Your task>
Those lines of the following listing which contain the string "video" should be returned.

Data under study>
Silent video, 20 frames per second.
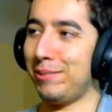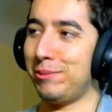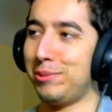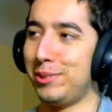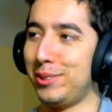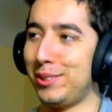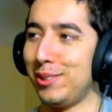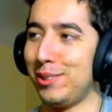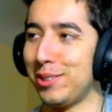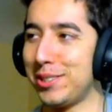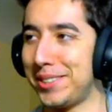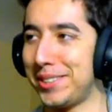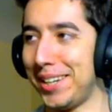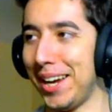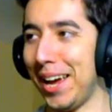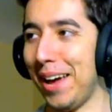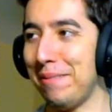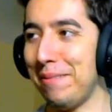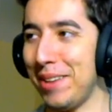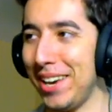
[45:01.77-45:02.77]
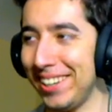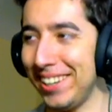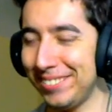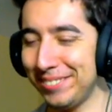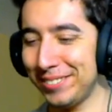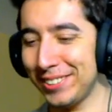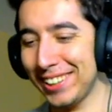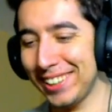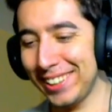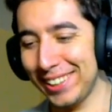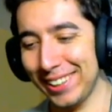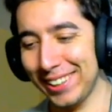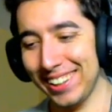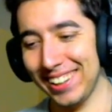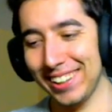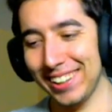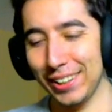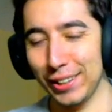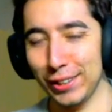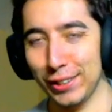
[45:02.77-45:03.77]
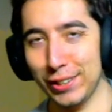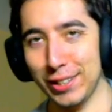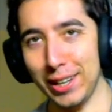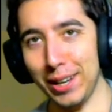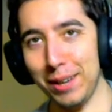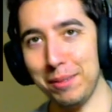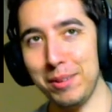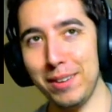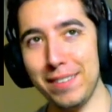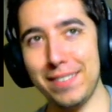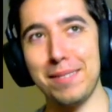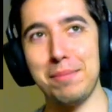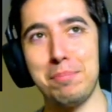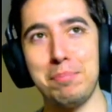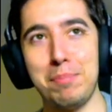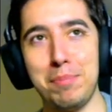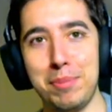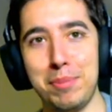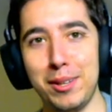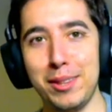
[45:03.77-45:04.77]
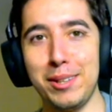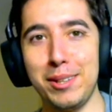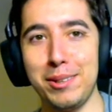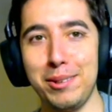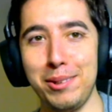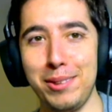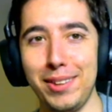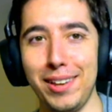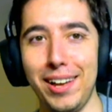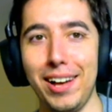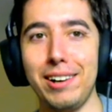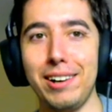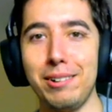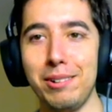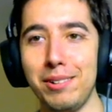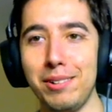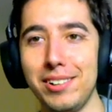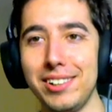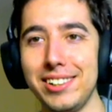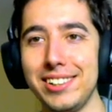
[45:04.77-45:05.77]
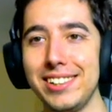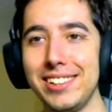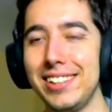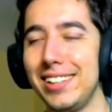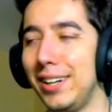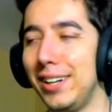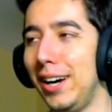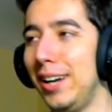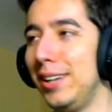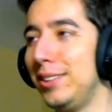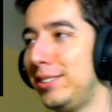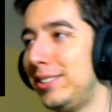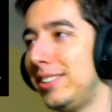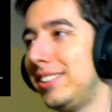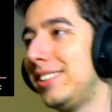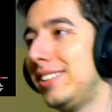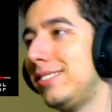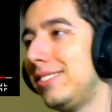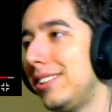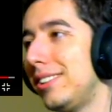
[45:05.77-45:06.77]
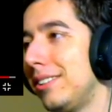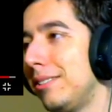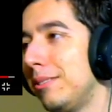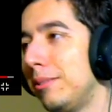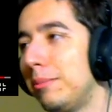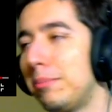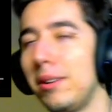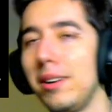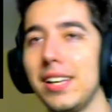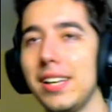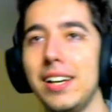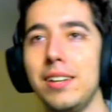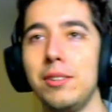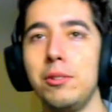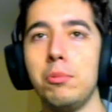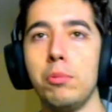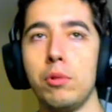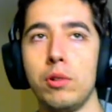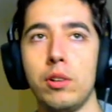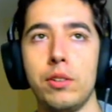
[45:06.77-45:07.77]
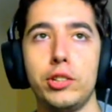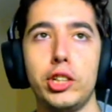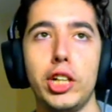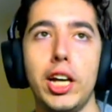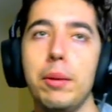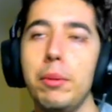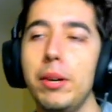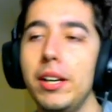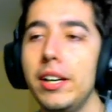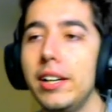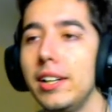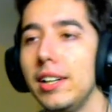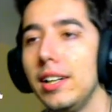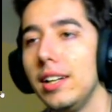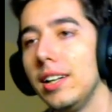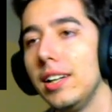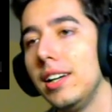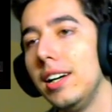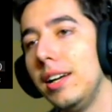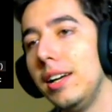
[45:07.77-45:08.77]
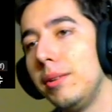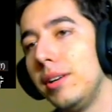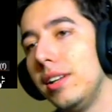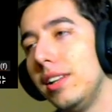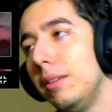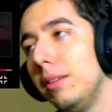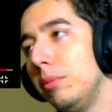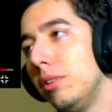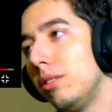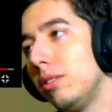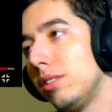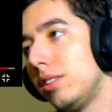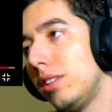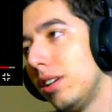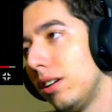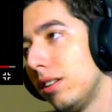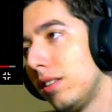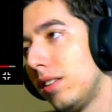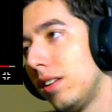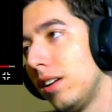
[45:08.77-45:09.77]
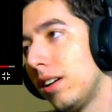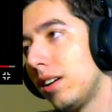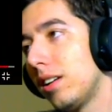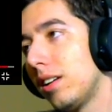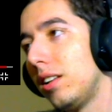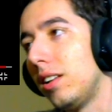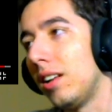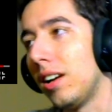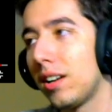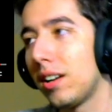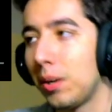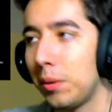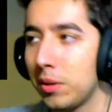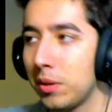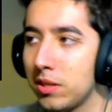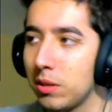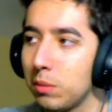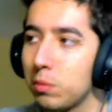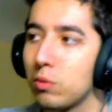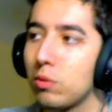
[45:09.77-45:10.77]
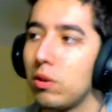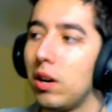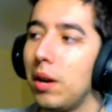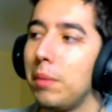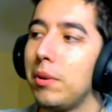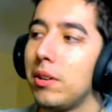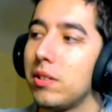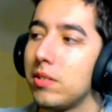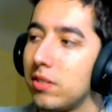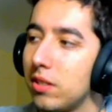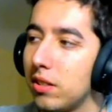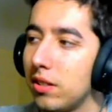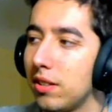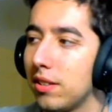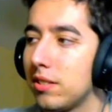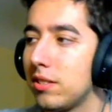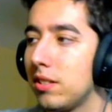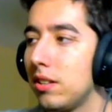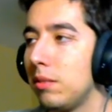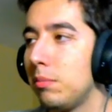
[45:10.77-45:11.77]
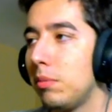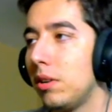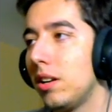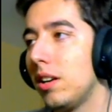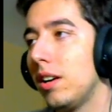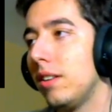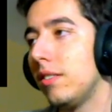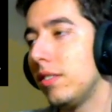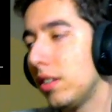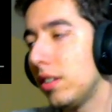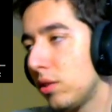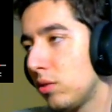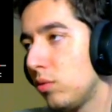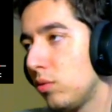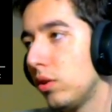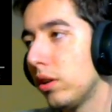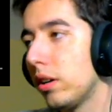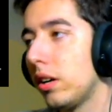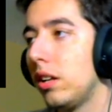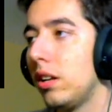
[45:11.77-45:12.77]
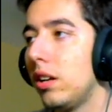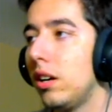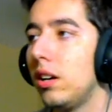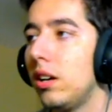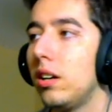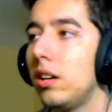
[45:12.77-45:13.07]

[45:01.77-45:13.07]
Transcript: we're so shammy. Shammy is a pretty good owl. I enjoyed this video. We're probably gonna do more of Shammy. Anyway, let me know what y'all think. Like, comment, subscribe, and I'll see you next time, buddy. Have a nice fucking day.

--

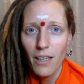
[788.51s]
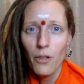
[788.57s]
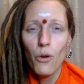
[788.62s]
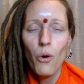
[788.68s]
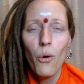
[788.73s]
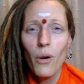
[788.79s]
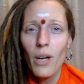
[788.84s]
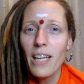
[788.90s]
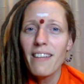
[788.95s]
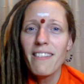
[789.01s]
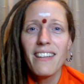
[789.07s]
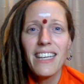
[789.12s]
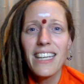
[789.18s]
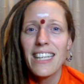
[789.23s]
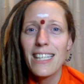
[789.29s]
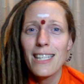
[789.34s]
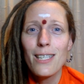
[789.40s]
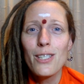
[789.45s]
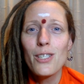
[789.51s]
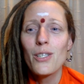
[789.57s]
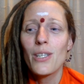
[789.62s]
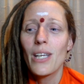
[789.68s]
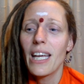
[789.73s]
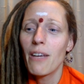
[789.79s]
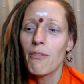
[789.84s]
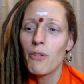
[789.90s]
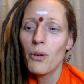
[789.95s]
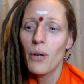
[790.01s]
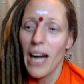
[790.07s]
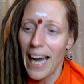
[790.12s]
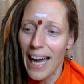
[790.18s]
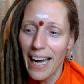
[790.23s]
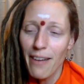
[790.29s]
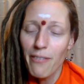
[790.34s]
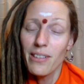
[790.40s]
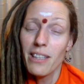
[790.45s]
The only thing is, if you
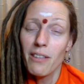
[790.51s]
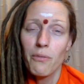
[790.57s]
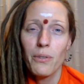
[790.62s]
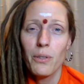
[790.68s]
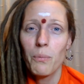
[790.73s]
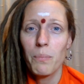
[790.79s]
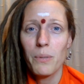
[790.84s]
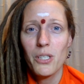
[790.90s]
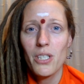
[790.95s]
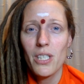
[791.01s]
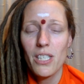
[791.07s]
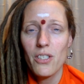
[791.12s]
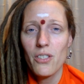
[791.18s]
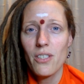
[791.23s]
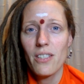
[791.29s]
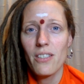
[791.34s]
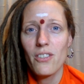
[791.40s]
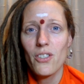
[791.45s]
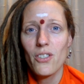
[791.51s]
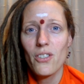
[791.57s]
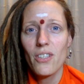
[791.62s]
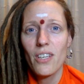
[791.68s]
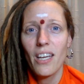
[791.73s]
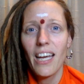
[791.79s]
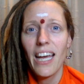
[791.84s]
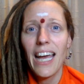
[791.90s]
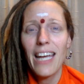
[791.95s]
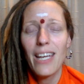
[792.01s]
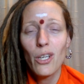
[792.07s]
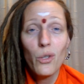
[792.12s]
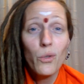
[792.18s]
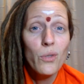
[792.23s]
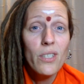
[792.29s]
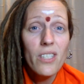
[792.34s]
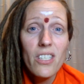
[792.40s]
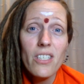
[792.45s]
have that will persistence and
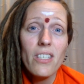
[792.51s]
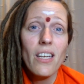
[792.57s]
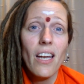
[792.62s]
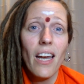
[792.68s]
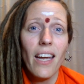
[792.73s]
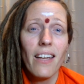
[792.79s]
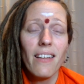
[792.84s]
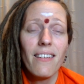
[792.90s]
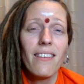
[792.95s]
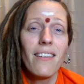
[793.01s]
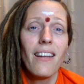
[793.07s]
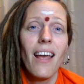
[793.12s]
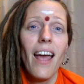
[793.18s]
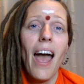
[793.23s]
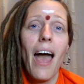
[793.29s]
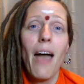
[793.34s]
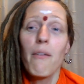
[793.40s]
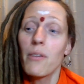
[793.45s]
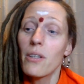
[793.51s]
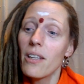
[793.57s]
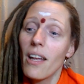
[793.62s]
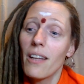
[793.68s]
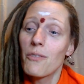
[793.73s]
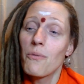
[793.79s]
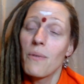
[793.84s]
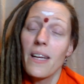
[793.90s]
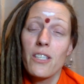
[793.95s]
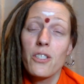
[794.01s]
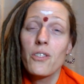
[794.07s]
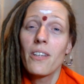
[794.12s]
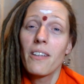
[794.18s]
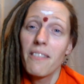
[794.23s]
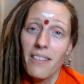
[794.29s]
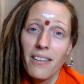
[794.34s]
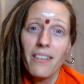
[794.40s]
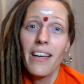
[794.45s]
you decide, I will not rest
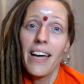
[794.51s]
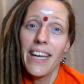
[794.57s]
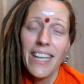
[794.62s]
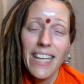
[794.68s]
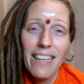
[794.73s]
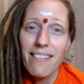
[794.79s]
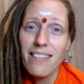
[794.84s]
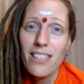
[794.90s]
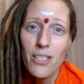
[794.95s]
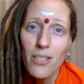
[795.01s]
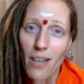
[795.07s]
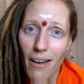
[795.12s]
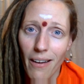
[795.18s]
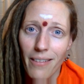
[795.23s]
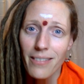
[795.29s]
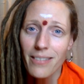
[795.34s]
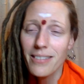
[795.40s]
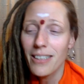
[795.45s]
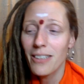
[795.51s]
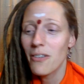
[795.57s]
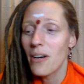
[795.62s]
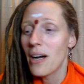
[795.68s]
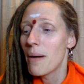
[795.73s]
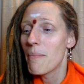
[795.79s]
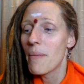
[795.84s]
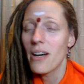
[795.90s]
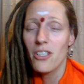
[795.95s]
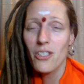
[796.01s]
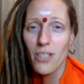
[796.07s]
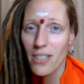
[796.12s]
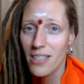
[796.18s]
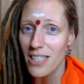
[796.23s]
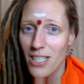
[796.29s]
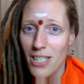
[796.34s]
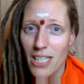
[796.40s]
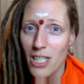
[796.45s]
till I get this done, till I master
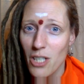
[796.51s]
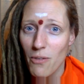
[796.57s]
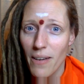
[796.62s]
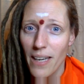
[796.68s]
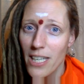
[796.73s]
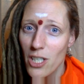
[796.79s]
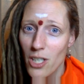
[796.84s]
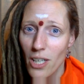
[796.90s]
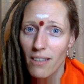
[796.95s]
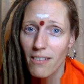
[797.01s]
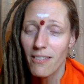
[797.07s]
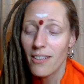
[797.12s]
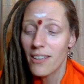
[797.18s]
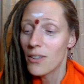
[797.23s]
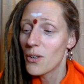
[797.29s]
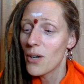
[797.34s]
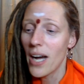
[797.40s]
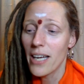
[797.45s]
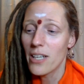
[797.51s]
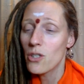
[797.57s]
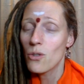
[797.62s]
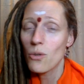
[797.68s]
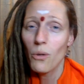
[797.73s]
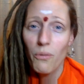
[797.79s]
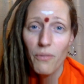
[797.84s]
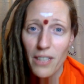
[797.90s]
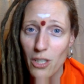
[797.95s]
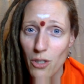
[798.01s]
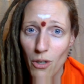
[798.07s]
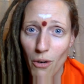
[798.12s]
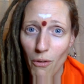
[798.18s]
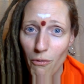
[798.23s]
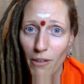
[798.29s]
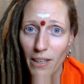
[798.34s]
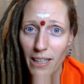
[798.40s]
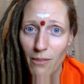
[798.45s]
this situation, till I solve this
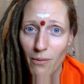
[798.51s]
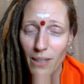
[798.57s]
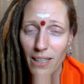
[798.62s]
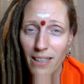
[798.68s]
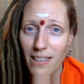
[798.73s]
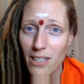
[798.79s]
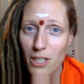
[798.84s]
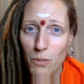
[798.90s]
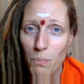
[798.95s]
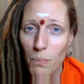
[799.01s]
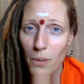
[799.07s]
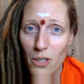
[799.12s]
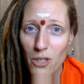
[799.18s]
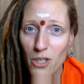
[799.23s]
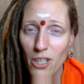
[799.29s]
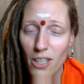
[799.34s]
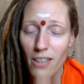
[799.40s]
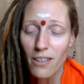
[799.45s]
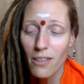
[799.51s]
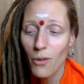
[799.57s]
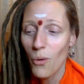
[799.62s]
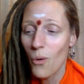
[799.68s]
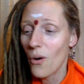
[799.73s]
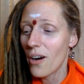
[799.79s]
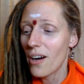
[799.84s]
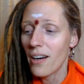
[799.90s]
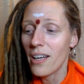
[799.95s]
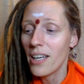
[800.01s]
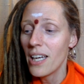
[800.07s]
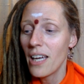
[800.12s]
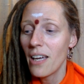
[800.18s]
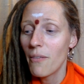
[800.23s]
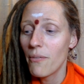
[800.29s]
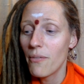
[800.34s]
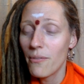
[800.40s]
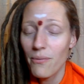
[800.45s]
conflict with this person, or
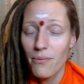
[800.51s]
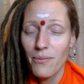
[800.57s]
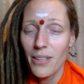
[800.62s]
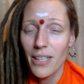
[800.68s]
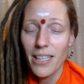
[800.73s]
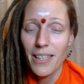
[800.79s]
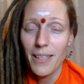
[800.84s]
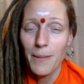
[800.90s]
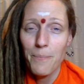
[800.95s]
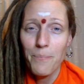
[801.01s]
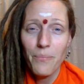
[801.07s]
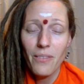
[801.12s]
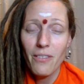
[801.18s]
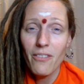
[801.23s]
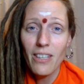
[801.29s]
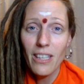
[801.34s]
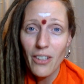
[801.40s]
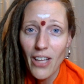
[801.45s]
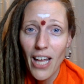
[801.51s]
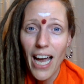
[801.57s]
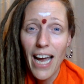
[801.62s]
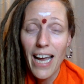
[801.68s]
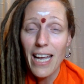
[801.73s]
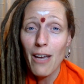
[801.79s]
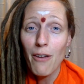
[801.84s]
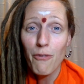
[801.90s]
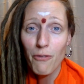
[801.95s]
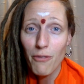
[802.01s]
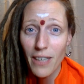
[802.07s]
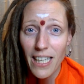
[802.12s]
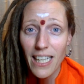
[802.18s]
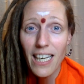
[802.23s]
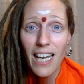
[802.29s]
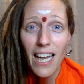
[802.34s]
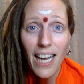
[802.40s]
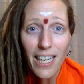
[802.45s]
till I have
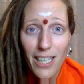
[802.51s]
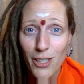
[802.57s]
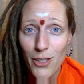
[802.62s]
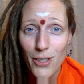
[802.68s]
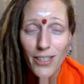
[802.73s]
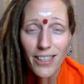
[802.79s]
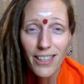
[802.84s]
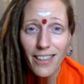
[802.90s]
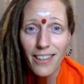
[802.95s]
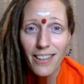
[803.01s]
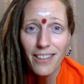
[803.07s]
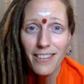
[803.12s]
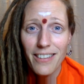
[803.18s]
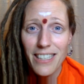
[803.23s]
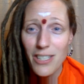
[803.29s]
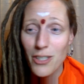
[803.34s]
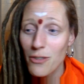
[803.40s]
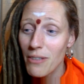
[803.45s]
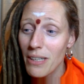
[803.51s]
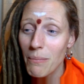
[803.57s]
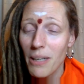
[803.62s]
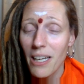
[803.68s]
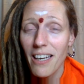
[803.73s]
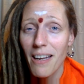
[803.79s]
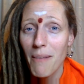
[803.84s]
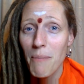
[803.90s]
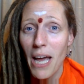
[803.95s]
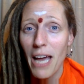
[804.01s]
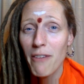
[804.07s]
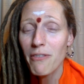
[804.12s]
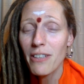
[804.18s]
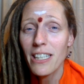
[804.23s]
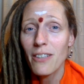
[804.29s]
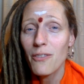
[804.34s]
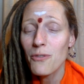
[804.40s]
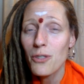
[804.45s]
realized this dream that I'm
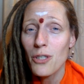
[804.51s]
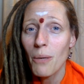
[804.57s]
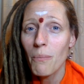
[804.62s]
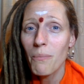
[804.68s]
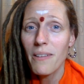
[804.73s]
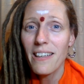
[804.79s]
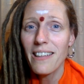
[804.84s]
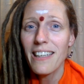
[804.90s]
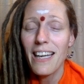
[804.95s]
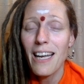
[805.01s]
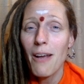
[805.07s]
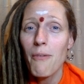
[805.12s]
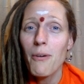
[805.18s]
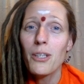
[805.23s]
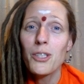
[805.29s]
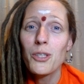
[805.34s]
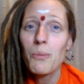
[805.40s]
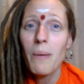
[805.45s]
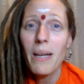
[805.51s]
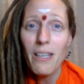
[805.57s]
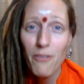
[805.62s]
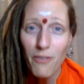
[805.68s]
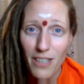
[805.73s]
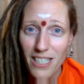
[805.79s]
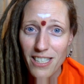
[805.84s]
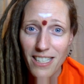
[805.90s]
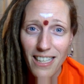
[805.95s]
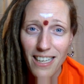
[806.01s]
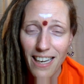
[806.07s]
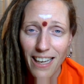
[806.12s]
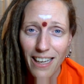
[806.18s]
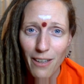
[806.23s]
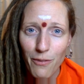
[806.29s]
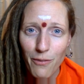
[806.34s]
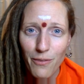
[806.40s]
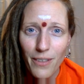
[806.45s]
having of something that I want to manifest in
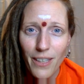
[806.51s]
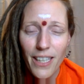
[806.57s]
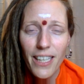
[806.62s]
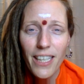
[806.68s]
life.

* * *

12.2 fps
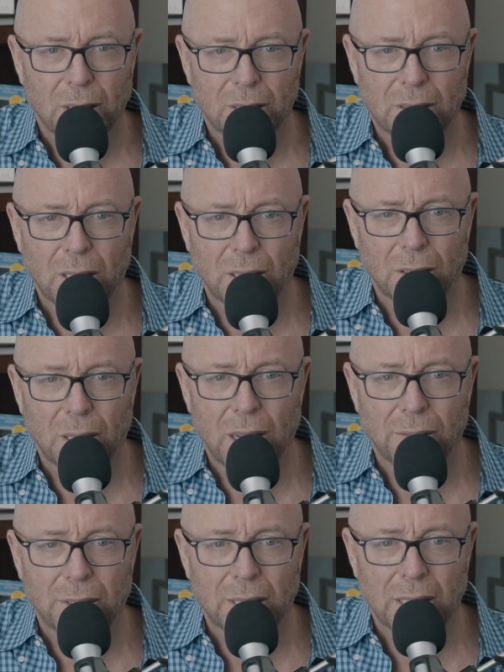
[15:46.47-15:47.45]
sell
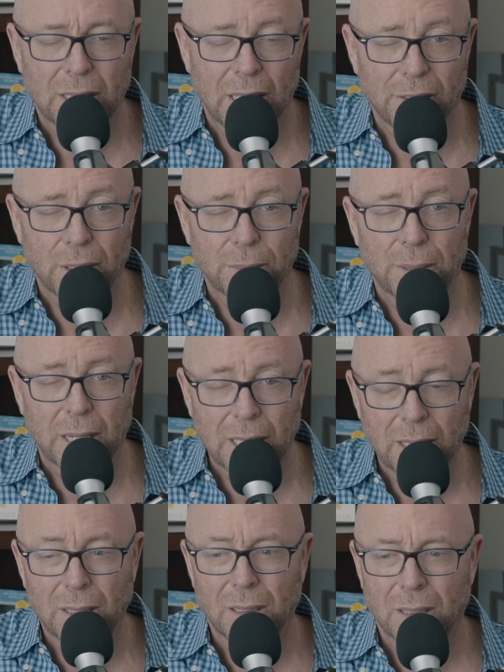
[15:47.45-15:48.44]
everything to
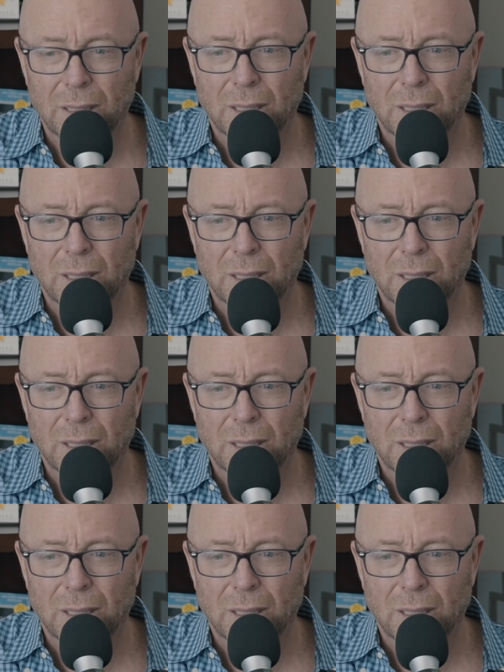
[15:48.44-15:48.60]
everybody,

Response>
Silent video, 20 frames per second.
Transcript: we're so shammy. Shammy is a pretty good owl. I enjoyed this video. We're probably gonna do more of Shammy. Anyway, let me know what y'all think. Like, comment, subscribe, and I'll see you next time, buddy. Have a nice fucking day.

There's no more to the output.